WHAT NEEDS TO BE DONE -
Write the entries out again exactly as they stand, but without the pictures.

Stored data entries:

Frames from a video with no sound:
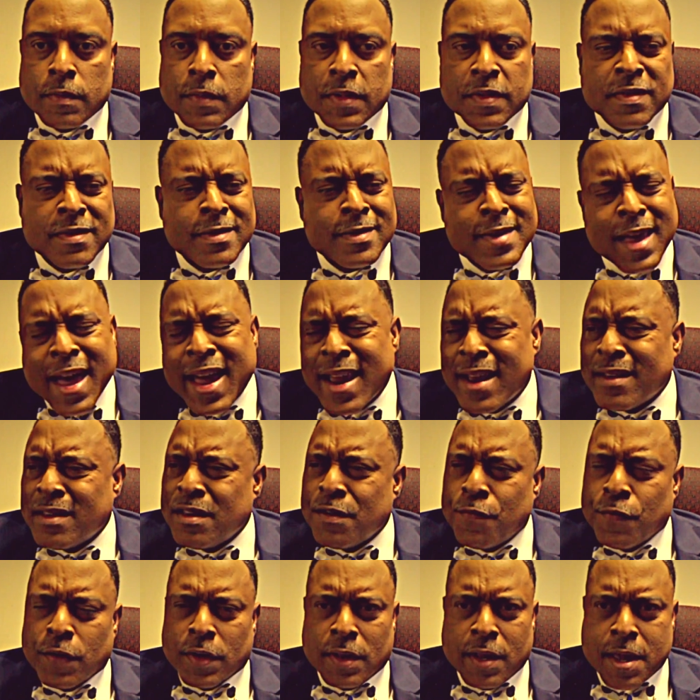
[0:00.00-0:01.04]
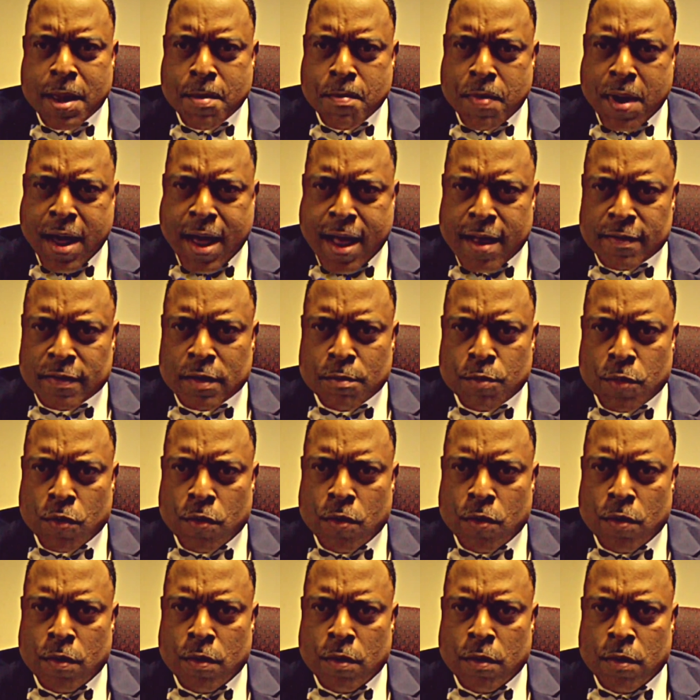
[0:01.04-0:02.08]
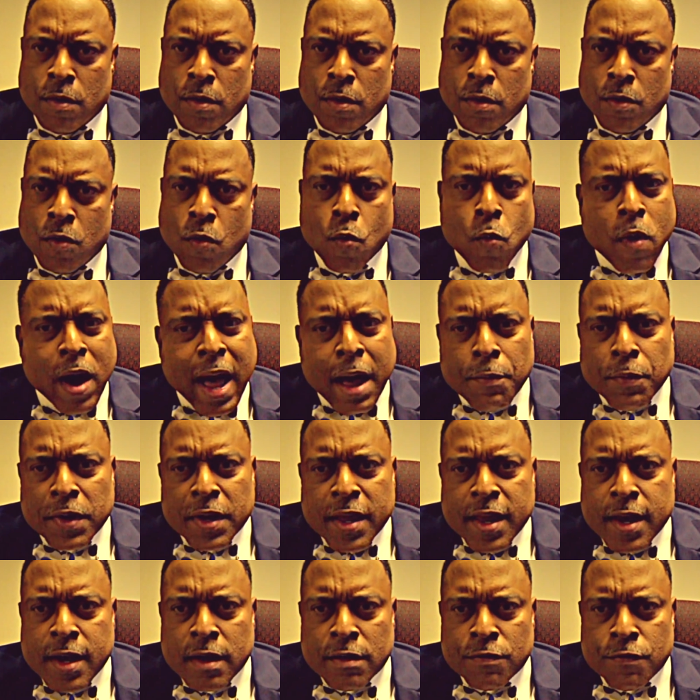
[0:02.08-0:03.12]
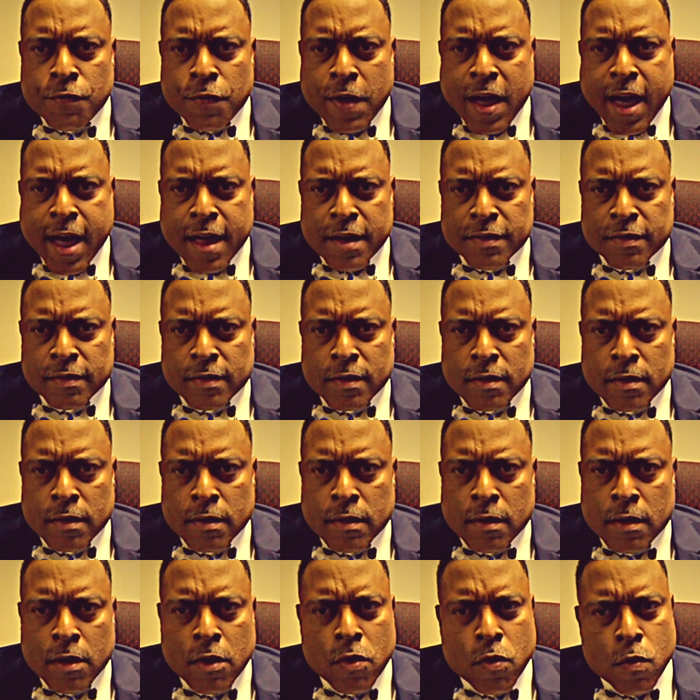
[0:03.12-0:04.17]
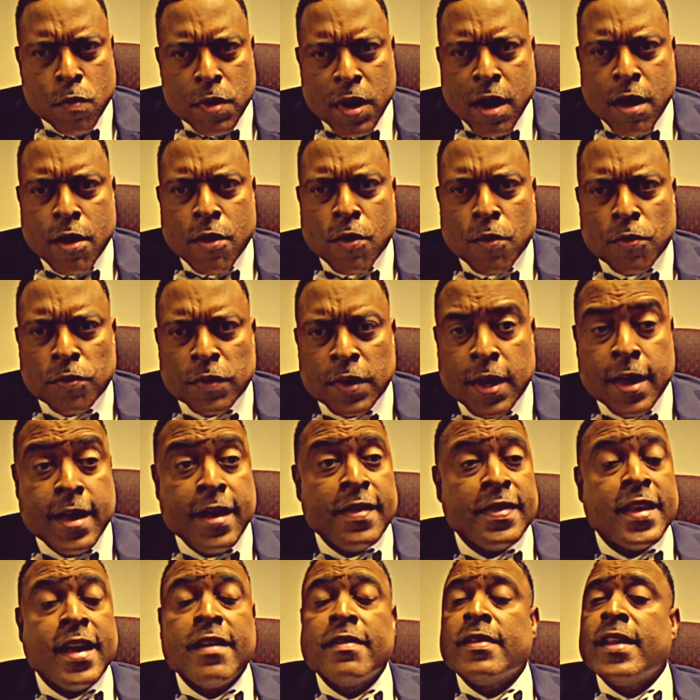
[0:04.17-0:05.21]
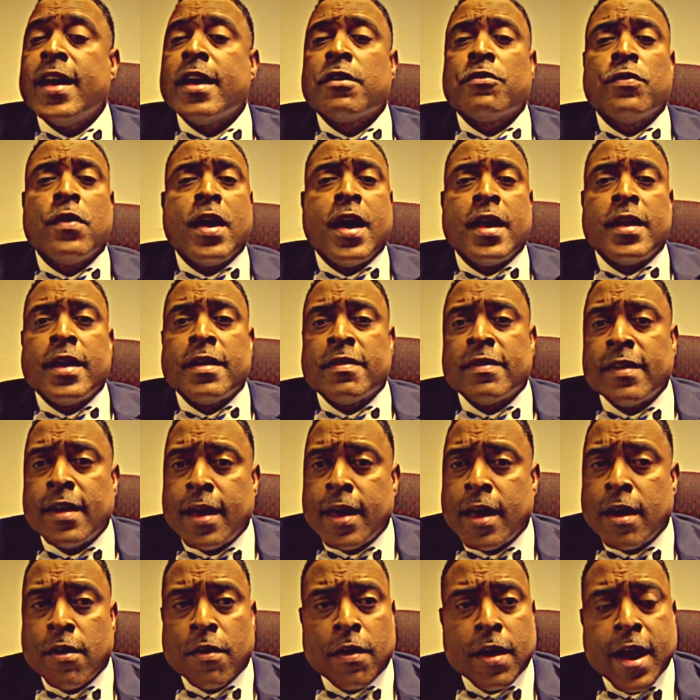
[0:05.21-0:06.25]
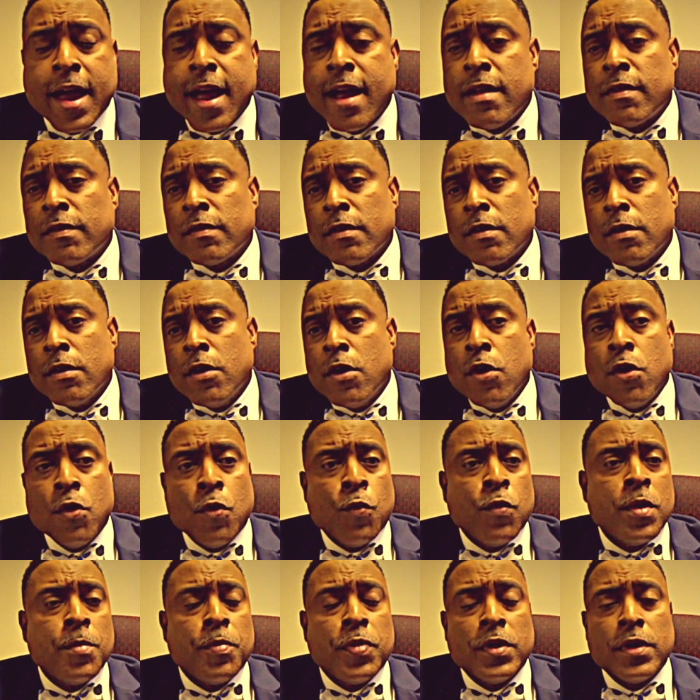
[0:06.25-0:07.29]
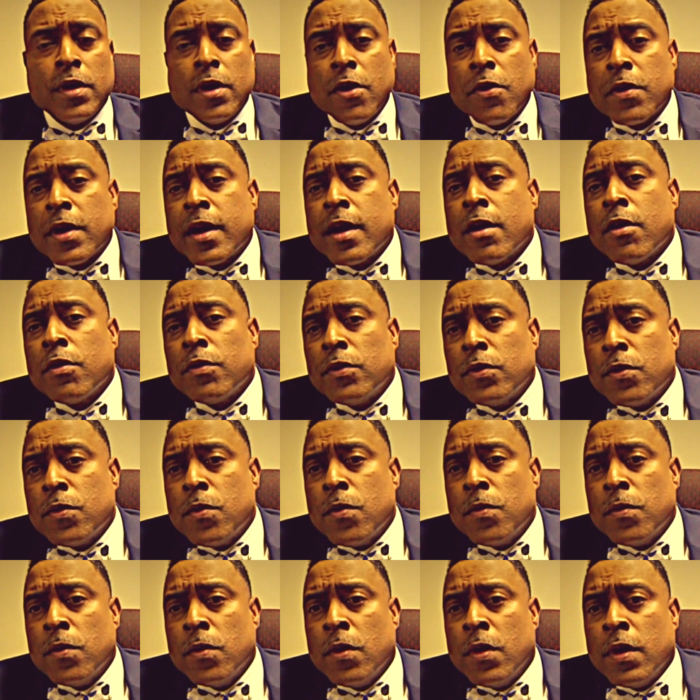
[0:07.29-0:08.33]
Scientifically impossible. Why would he confess? Who knows? That's like trying to say or answer when Pinocchio knew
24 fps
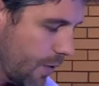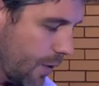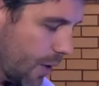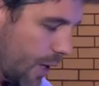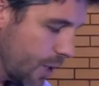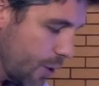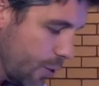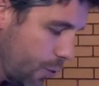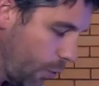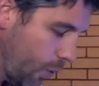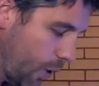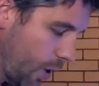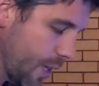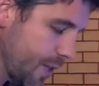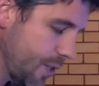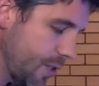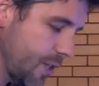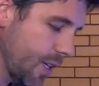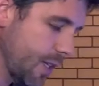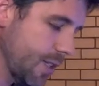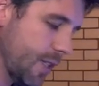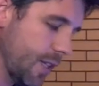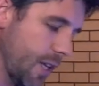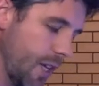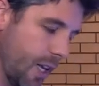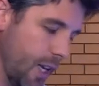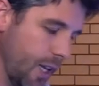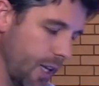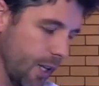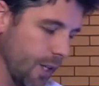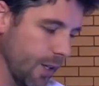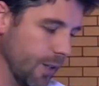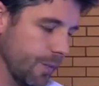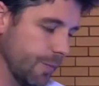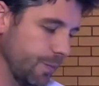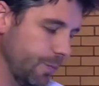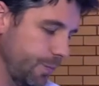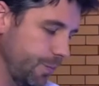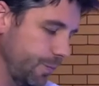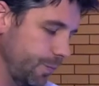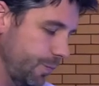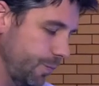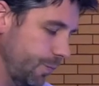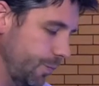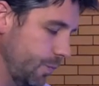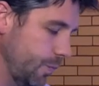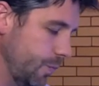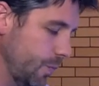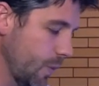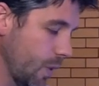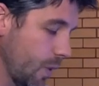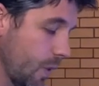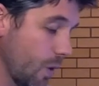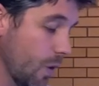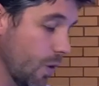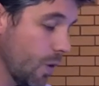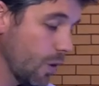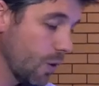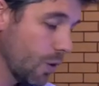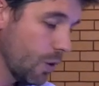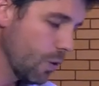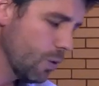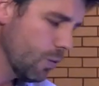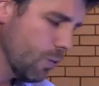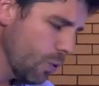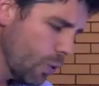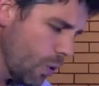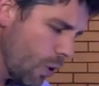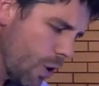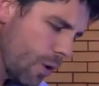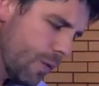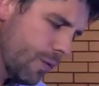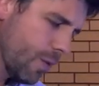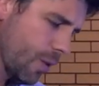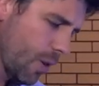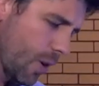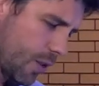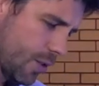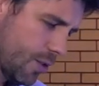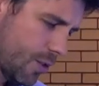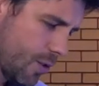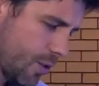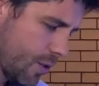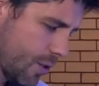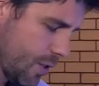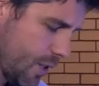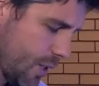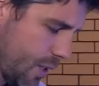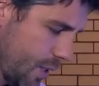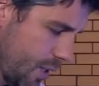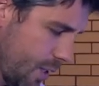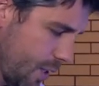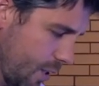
The Israelites said to Gideon, "Rule over us,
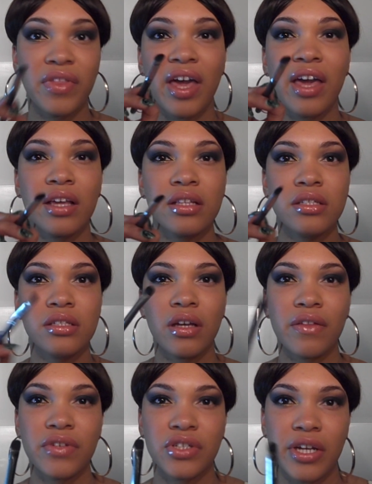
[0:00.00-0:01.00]
the end
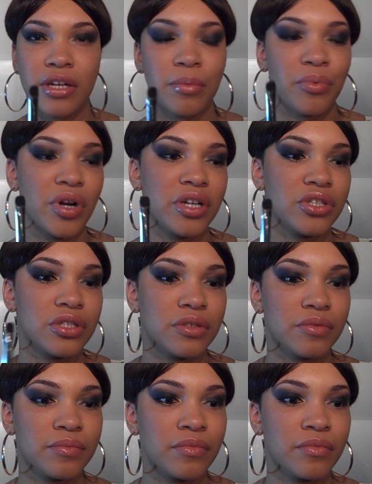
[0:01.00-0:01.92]
of the shader brush.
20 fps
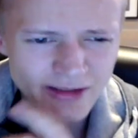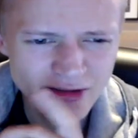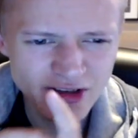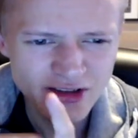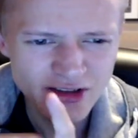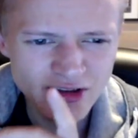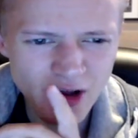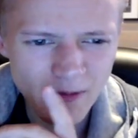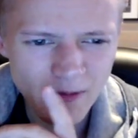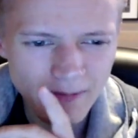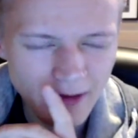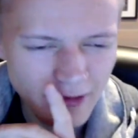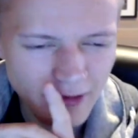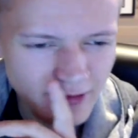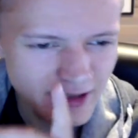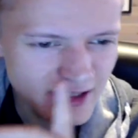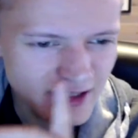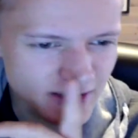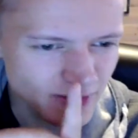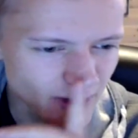just upload
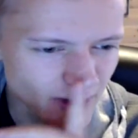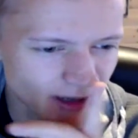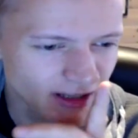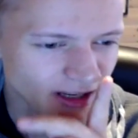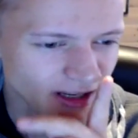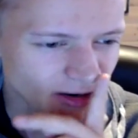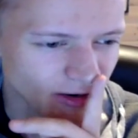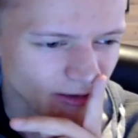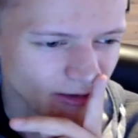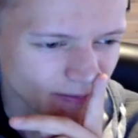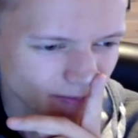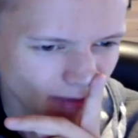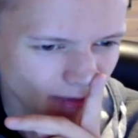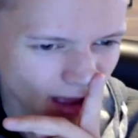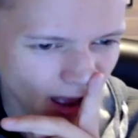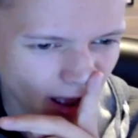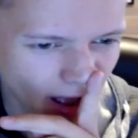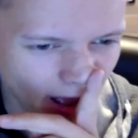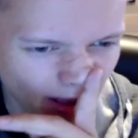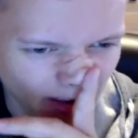this right here
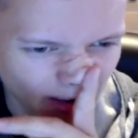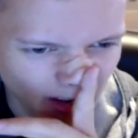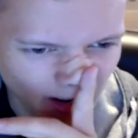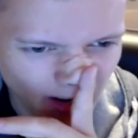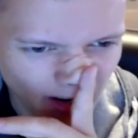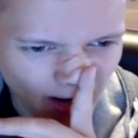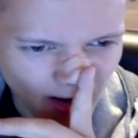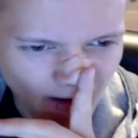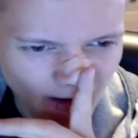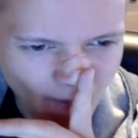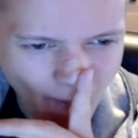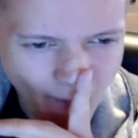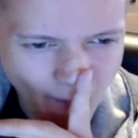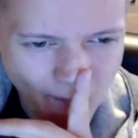and uh,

WRITTEN RESPONSE -
Frames from a video with no sound:
[0:00.00-0:01.04]
[0:01.04-0:02.08]
[0:02.08-0:03.12]
[0:03.12-0:04.17]
[0:04.17-0:05.21]
[0:05.21-0:06.25]
[0:06.25-0:07.29]
[0:07.29-0:08.33]
Scientifically impossible. Why would he confess? Who knows? That's like trying to say or answer when Pinocchio knew
24 fps
The Israelites said to Gideon, "Rule over us,
[0:00.00-0:01.00]
the end
[0:01.00-0:01.92]
of the shader brush.
20 fps
just upload
this right here
and uh,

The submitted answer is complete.